• EXERCISE DESCRIPTION: Among the lines of data below, reproduce only those from the one with "[449.22-450.22s]" through the one with "Verbatim transcript: let's", exactly as they stand, both ends included.

___ GIVEN INFORMATION ___

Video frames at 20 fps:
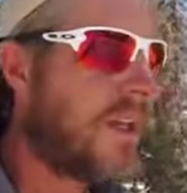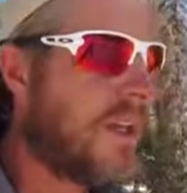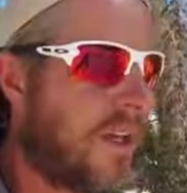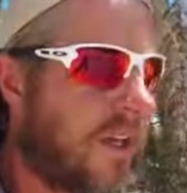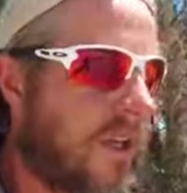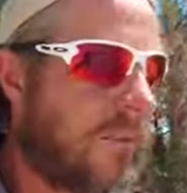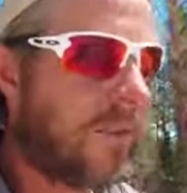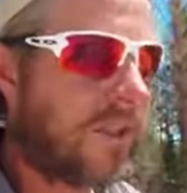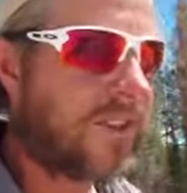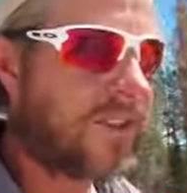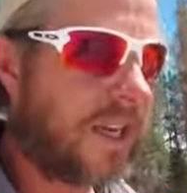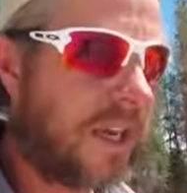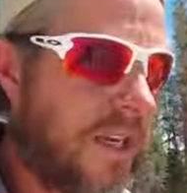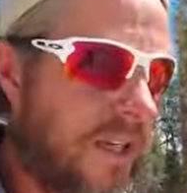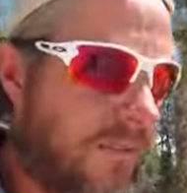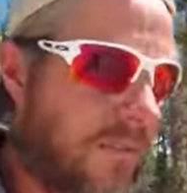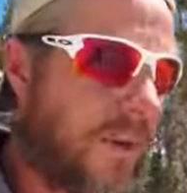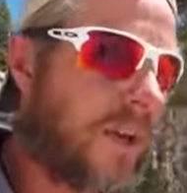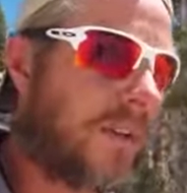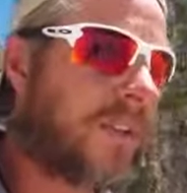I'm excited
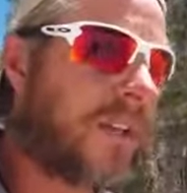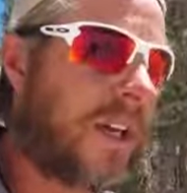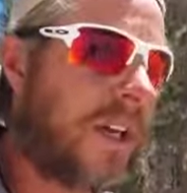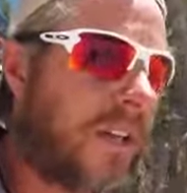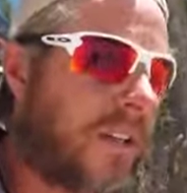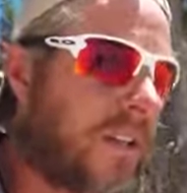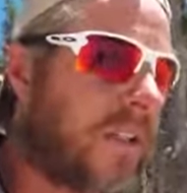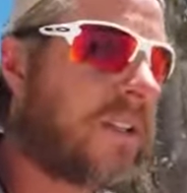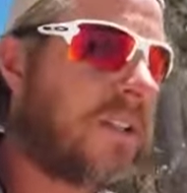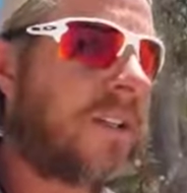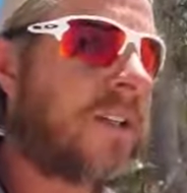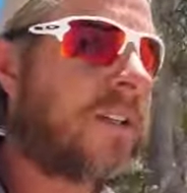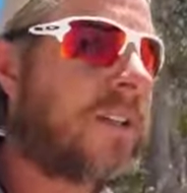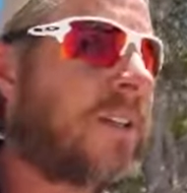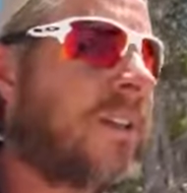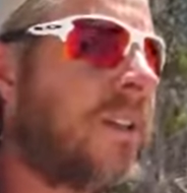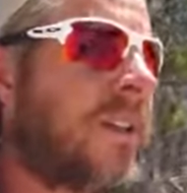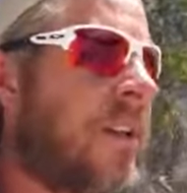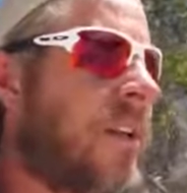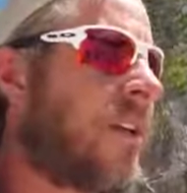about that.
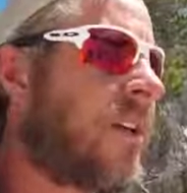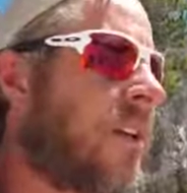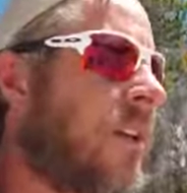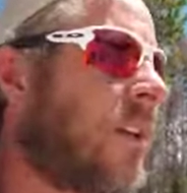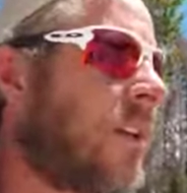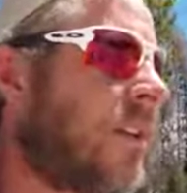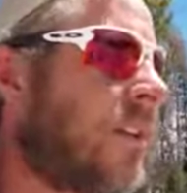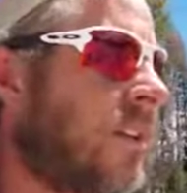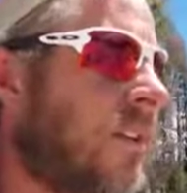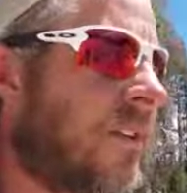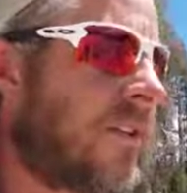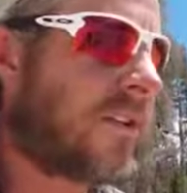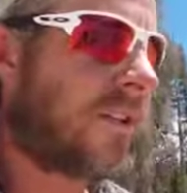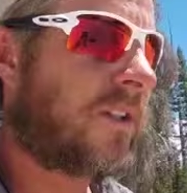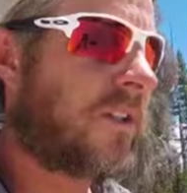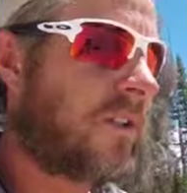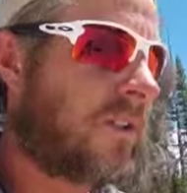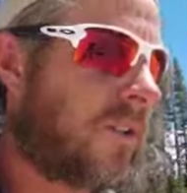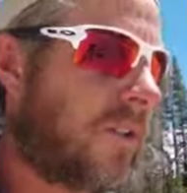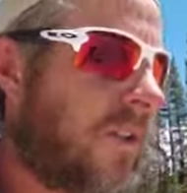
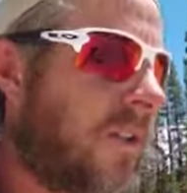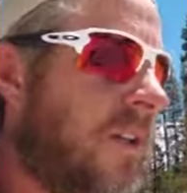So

___
___ GIVEN INFORMATION ___

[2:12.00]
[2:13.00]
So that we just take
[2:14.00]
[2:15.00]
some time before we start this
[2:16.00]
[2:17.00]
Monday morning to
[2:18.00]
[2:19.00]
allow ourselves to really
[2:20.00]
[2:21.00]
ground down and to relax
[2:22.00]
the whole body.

___
___ GIVEN INFORMATION ___

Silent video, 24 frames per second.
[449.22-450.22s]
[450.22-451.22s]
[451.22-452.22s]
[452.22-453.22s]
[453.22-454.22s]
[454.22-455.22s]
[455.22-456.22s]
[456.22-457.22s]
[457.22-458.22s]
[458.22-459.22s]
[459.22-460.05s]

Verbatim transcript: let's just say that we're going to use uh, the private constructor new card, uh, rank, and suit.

___

• EXERCISE ANSWER:
[449.22-450.22s]
[450.22-451.22s]
[451.22-452.22s]
[452.22-453.22s]
[453.22-454.22s]
[454.22-455.22s]
[455.22-456.22s]
[456.22-457.22s]
[457.22-458.22s]
[458.22-459.22s]
[459.22-460.05s]

Verbatim transcript: let's just say that we're going to use uh, the private constructor new card, uh, rank, and suit.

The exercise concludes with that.